画像1(左):PI-Lucは、暗所においてはルシフェラーゼ断片が互いに接近して結合するために発光し、青色光を当てるとLOV2に構造変化が生じ、ルシフェラーゼ断片間の距離が広くなるため消光する仕組みを持つ。グラフは、PI-Lucを導入した細胞に青色光を定期的に当てた場合の発光値の変化。照射後に発光量は一時的に減少するが、数分で元の値に回復した。画像2(右):PI-Lucを導入した細胞集団に文字型を通して光を照射して、「PI-LUC」の形にそれぞれ消光した。白棒は1mmを示す

このPI-Lucに青色光を当てた後の発光の回復時間を計測すると、酸性であるほど回復が遅くなることが判明(画像3~5)。

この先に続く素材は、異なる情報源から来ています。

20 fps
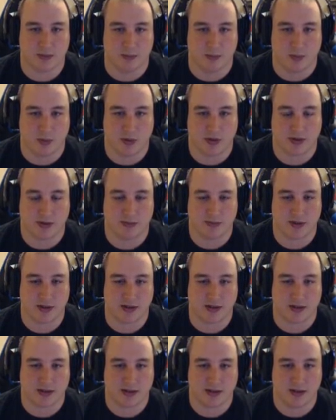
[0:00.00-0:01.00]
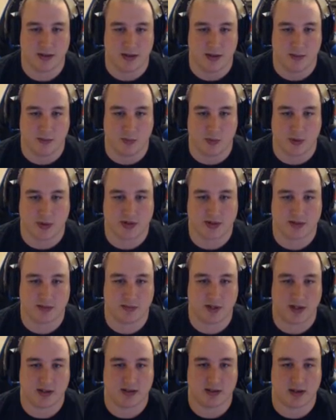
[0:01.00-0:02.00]
more to
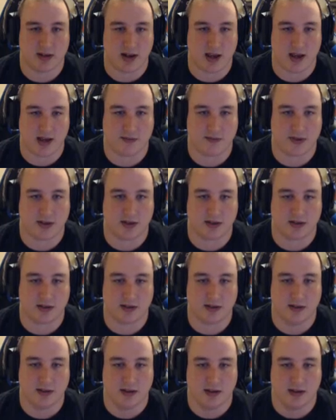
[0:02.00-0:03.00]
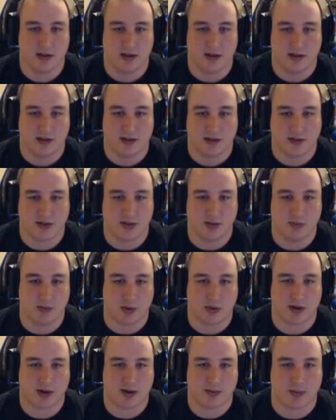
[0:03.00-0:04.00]
me than having 2
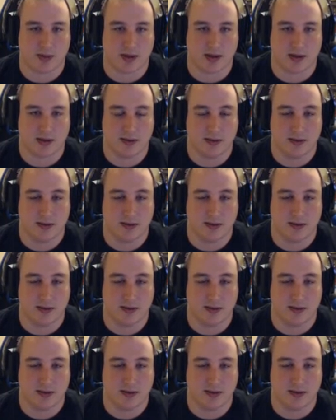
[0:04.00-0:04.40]
more AP.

つまり、発光の回復時間を測ることで周囲のpHをモニターすることができるというわけだ。

PI-Lucの発光回復時間とpHとの関係。画像3(左):それぞれのpH下でPI-Lucに青色光を当てたときの発光値の回復曲線を示す。pHによって回復の時間が異なる。画像4(右):pH値毎の発光の回復時間を計算してグラフ上にプロットしたもの。pHが低いほど(酸性)回復時間が長くなる

画像5。PI-Lucを持つ細胞集団に青色光を当てた後、写真の画素(ピクセル)毎に発光の回復時間を計算して色変換したもの。結果、細胞内のpHをイメージングすることに成功した

PI-Lucを実際に生きたマウス足先の皮下に導入して外から光を照射すると、やはり発光が一時的に減少し次第に回復することが確かめられた(画像6)。そしてこの回復する速度を画像に変換することで、生きたマウス体内でのpH環境をイメージングすることに成功したのである。このイメージング技術を用いることで、血管を止めて酸欠状態にしたマウスの足先でのpHの低下を時間経過と共にとらえることにも成功した(画像7)。

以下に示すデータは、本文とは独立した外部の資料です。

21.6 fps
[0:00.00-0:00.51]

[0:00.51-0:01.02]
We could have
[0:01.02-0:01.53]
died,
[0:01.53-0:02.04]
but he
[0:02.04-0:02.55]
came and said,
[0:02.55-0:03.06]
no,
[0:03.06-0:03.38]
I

生きた動物個体内でのpH変化イメージング。画像6(左)の連続画像は、PI-Lucを導入したマウスの足先を撮影した発光画像。青色光を照射した後、20秒間ずつカメラを露光して発光を撮影した。発光が一度弱まった後再び回復した。白棒は10mmを示す。画像7(右)は発光回復時間を利用したマウス足先のpH変化イメージング。止血処理を行い、その際のpH変化をPI-Lucの発光回復時間イメージングを利用してモニターし、止血時に酸性領域が増加していることが確認された。白棒は10mmを示す

今回の研究では、生きた動物個体内でのpH環境を長時間安定してモニターすることを実現することに成功した形だ。多くの炎症や悪性腫瘍はそのマーカーとなる物質が発見・開発されておらず、PI-Lucを用いたpHの測定法は、生体内の異常を簡便に検査する技術に繋がると期待されるという。また、手術時の止血処置などで臓器が酸化ストレスを受けると障害を引き起こす場合があり、そのようなストレスからなる臓器障害のメカニズムを解析するツールとしての利用が予想されるとしている。